Collection Management

The collections we manage are as diverse as the parks from which they come and the people, plants, and animals that have lived in those parks. Some general categories of material within our collections are described below.
 
Rope fragment from the Nuestra Senora del Populo, a shipwreck
Rope fragment from the Nuestra Senora del Populo, a shipwreck within Biscayne National Park

Biscayne Natural Resource Management Records (BISC 3358)

MUSEUM COLLECTIONS
Archeological collections include artifacts documenting the prehistoric and historic occupations of the areas now encompassed by the parks. Objects recovered from shipwrecks dating from the sixteenth to twentieth centuries are also part of the museum collection.

Objects made by the Seminole and Miccosukee peoples who still live inside the Everglades and Big Cypress ecosystems make up the bulk of the ethnographic collections. Examples include clothing, dolls, tools, and a canoe.

Historic collections span over 450 years of human history. A sixteenth-century suit of armor, a nineteenth-century cannon, a twentieth-century swamp buggy, and twenty-first-century souvenirs are just a few examples.

The parks also have art collections that include a wide range of artistic styles and media. A few of the artists represented are Charley Harper, Clyde Butcher, Dan Feaser, Edward Glannon, Sam Vinikoff, Eric Berg, Walter Weber, and Jeff Ripple.

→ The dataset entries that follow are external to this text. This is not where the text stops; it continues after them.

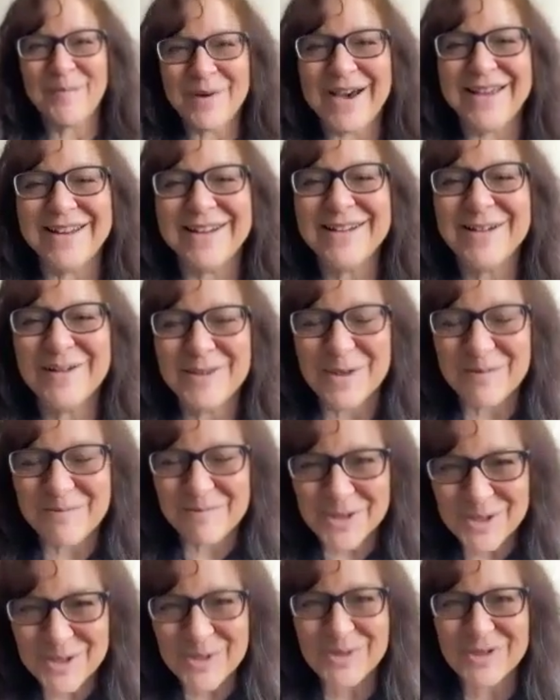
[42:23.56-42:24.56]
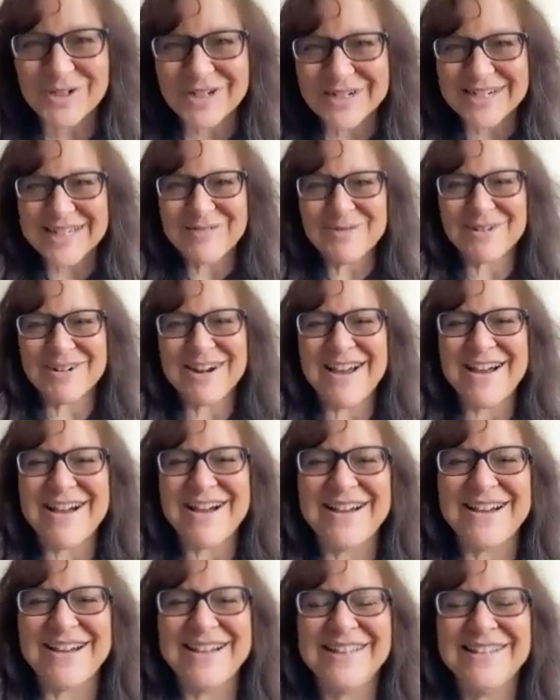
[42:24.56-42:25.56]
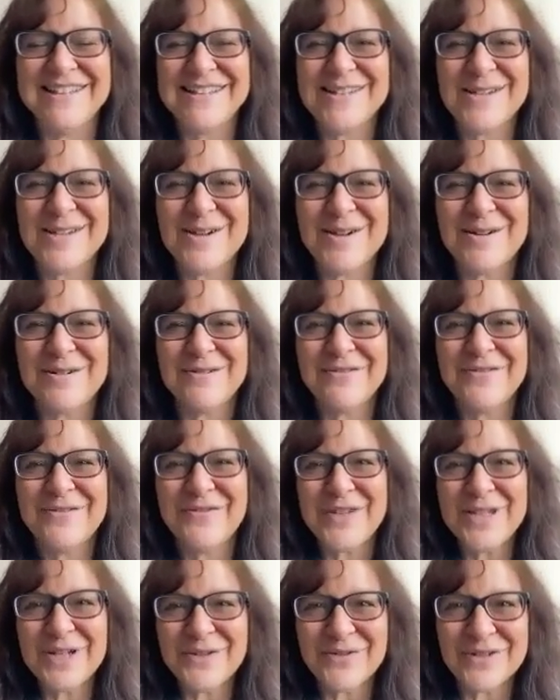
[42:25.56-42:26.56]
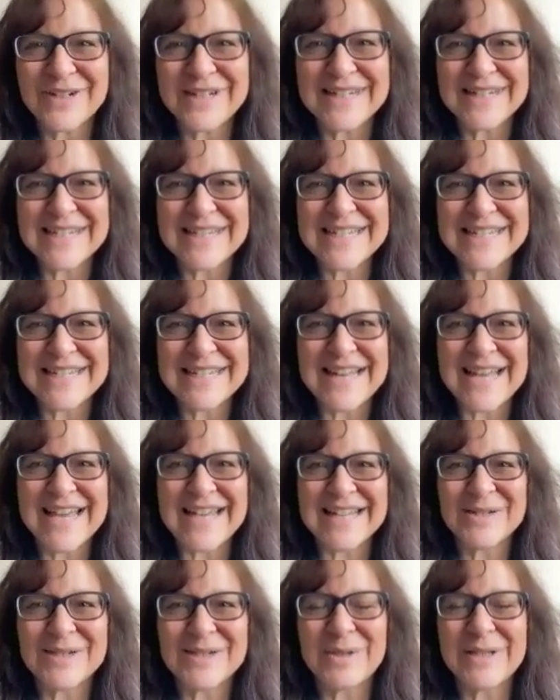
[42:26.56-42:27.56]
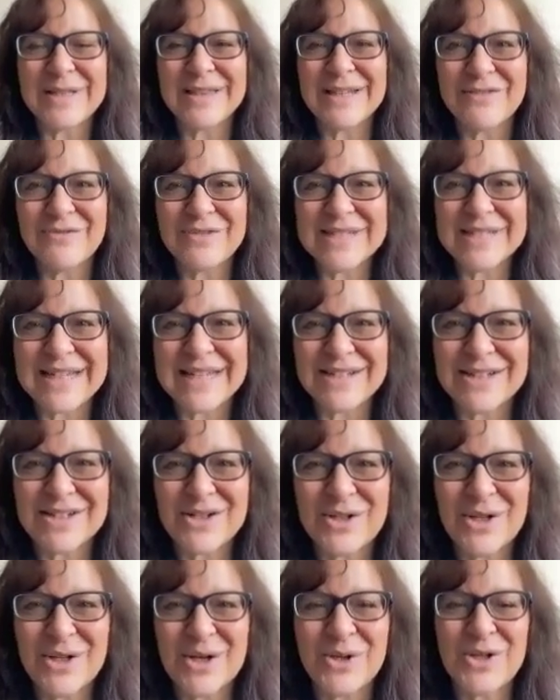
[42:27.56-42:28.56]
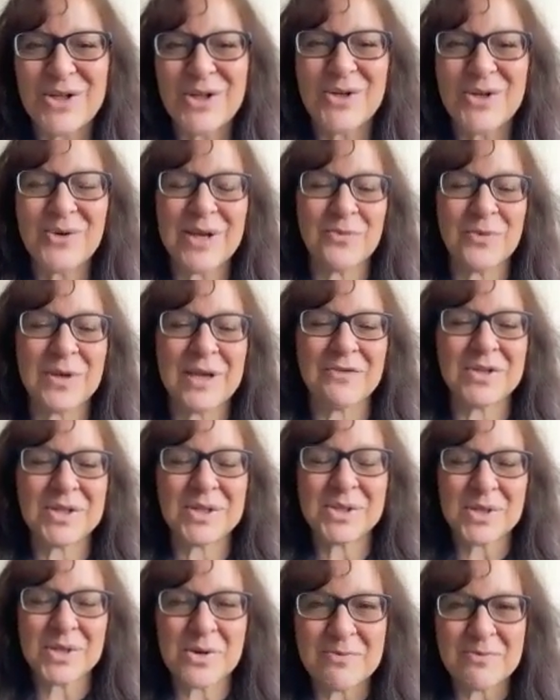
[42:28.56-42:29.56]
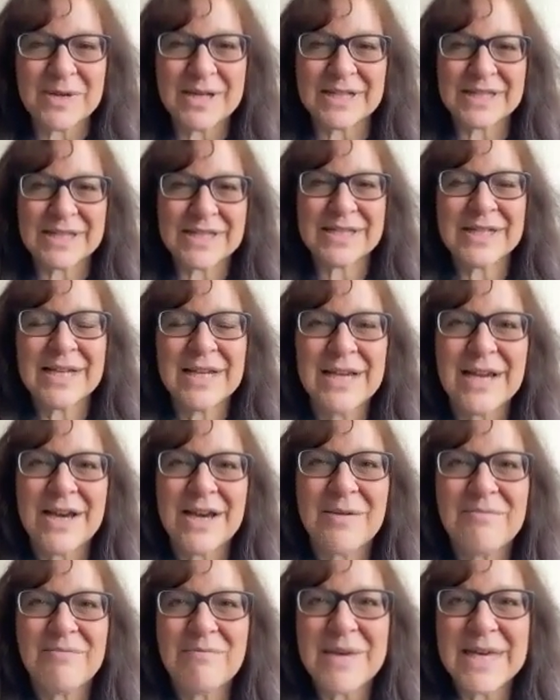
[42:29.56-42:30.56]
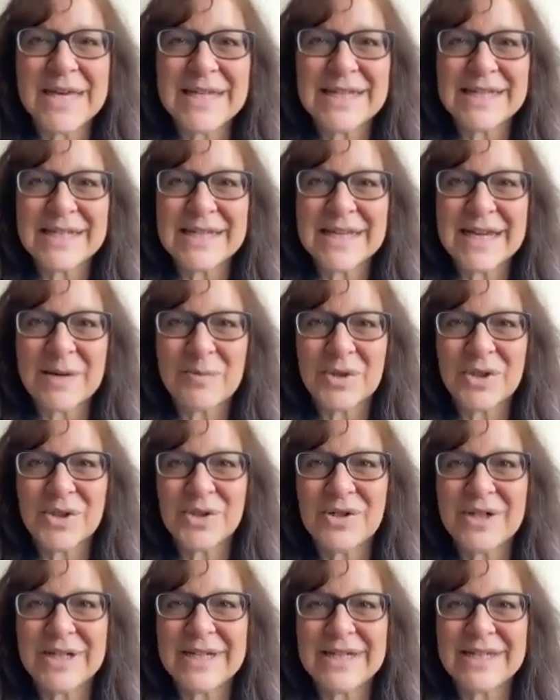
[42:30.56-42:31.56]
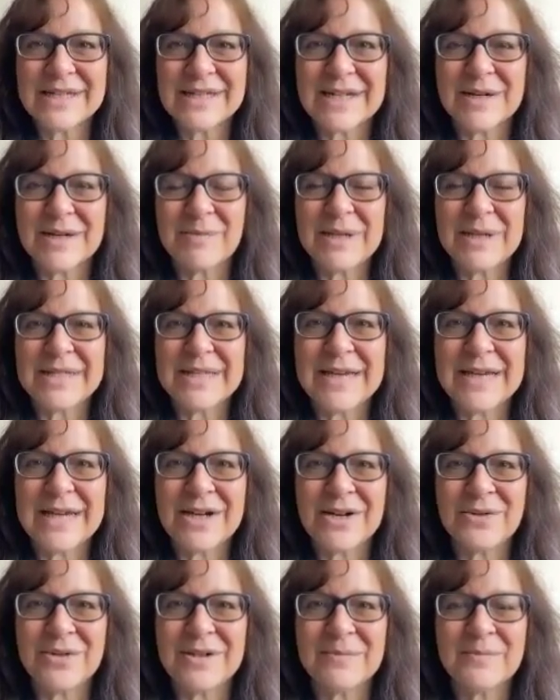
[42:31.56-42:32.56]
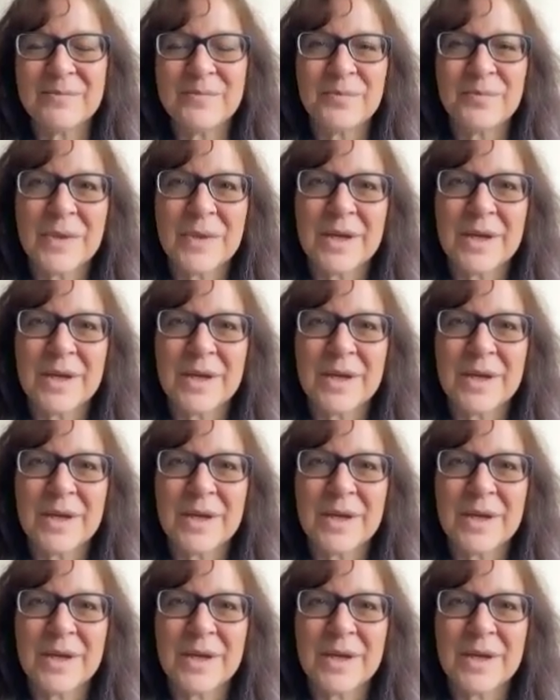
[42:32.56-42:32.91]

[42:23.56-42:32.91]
but the majority we're on. So feel free to connect. We'd love to get to know you. And we have so much amazing opportunities coming down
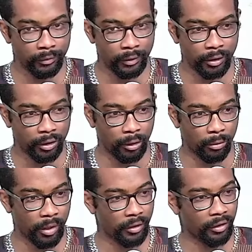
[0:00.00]
The
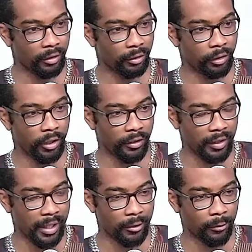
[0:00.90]
question Jesus asked
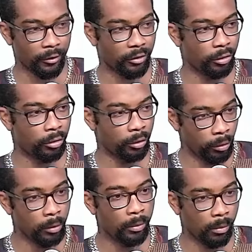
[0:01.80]
him was, "Do you
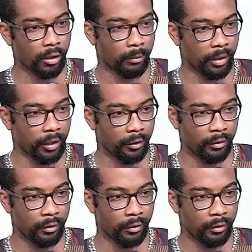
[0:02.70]
want to be healed?"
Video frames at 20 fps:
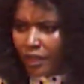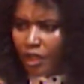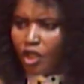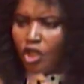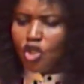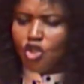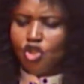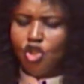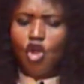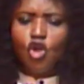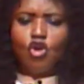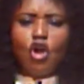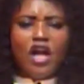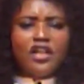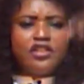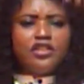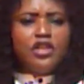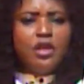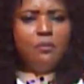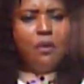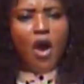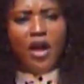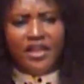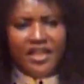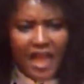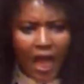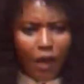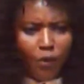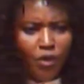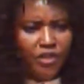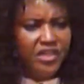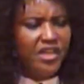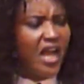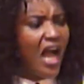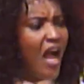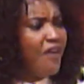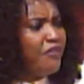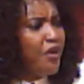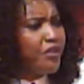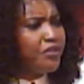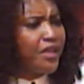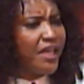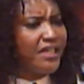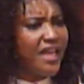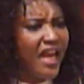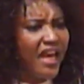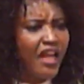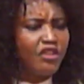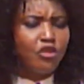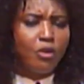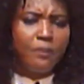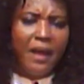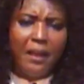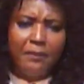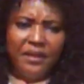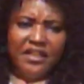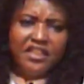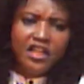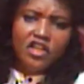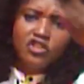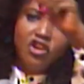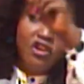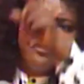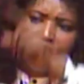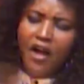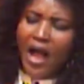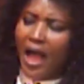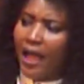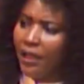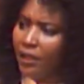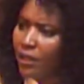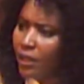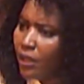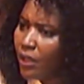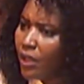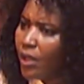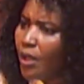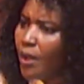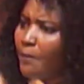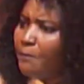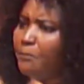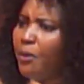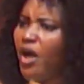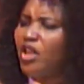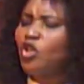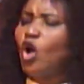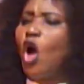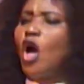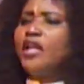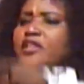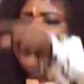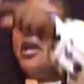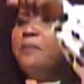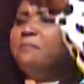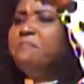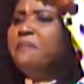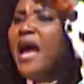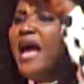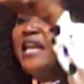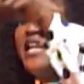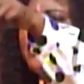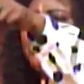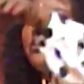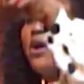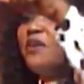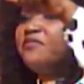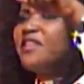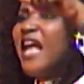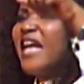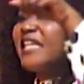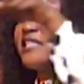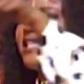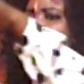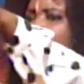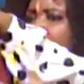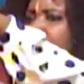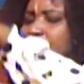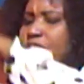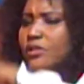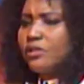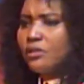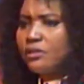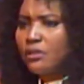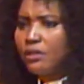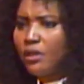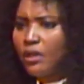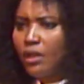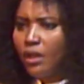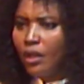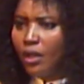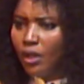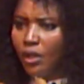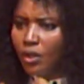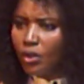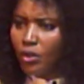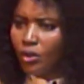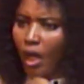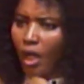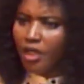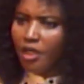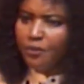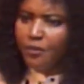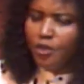She caught pneumonia. We didn't have 100 naira to buy medication for her. But on the merit of that service, glory be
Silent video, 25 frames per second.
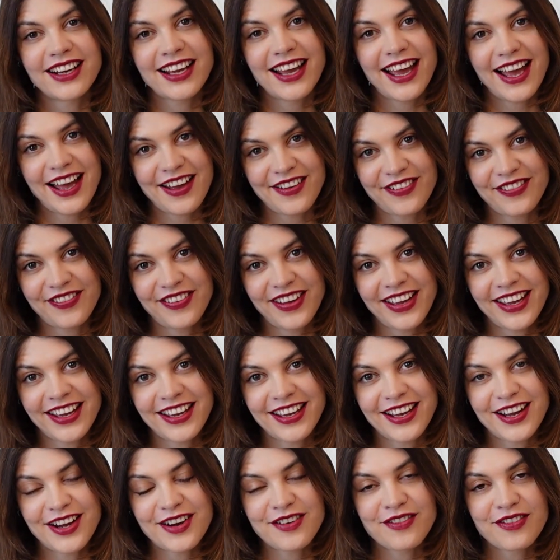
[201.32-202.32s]

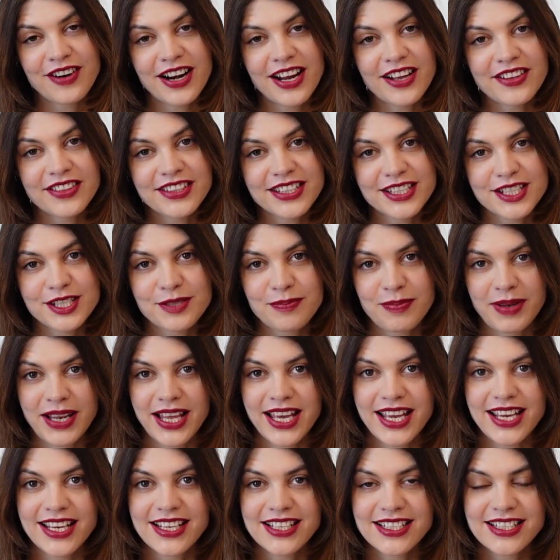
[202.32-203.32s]
cafe around this
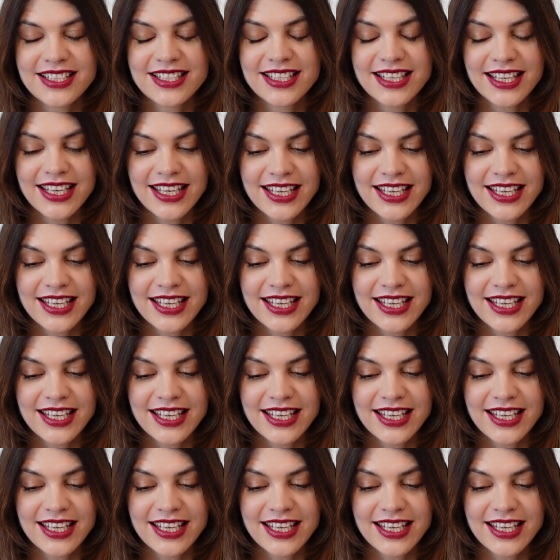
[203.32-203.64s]
place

The collections also include over 73,000 biological specimens, including mollusks, birds, insects, reptiles, amphibians, mammals, and a large herbarium of plants collected in the parks. Threatened and endangered species are represented, as are other rare scientific specimens. Both native and exotic species are present. The natural science collections provide an important record of the parks’ biological diversity and the impacts of ecosystem change.
 
The 1957 “De Soto Queens” on the grandstand at the Hernando de Soto Historical Society’s annual De Soto Celebration
The 1957 “De Soto Queens” on the grandstand at the Hernando de Soto Historical Society’s annual De Soto Celebration

De Soto Natural Resource Management Records (DESO 4434)


ARCHIVAL COLLECTIONS
The museum archives contain over 3 million documents, photographs, films, maps, plans, and drawings that document the parks’ resources, history, and current research.

The primary holdings of the archives are resource management records. These important papers include data, reports, maps, photographs, management plans, and other items that document the parks’ resources and National Park Service management of the sites. The archives provide baseline and monitoring data for park managers to measure change in, and monitor impacts to, the parks’ natural and cultural resources. Ecosystem restoration efforts are also documented in the archives.

Other important holdings include historic photographs, oral histories, newspaper clippings, scrapbooks, films, journals, and personal papers of people associated with the parks.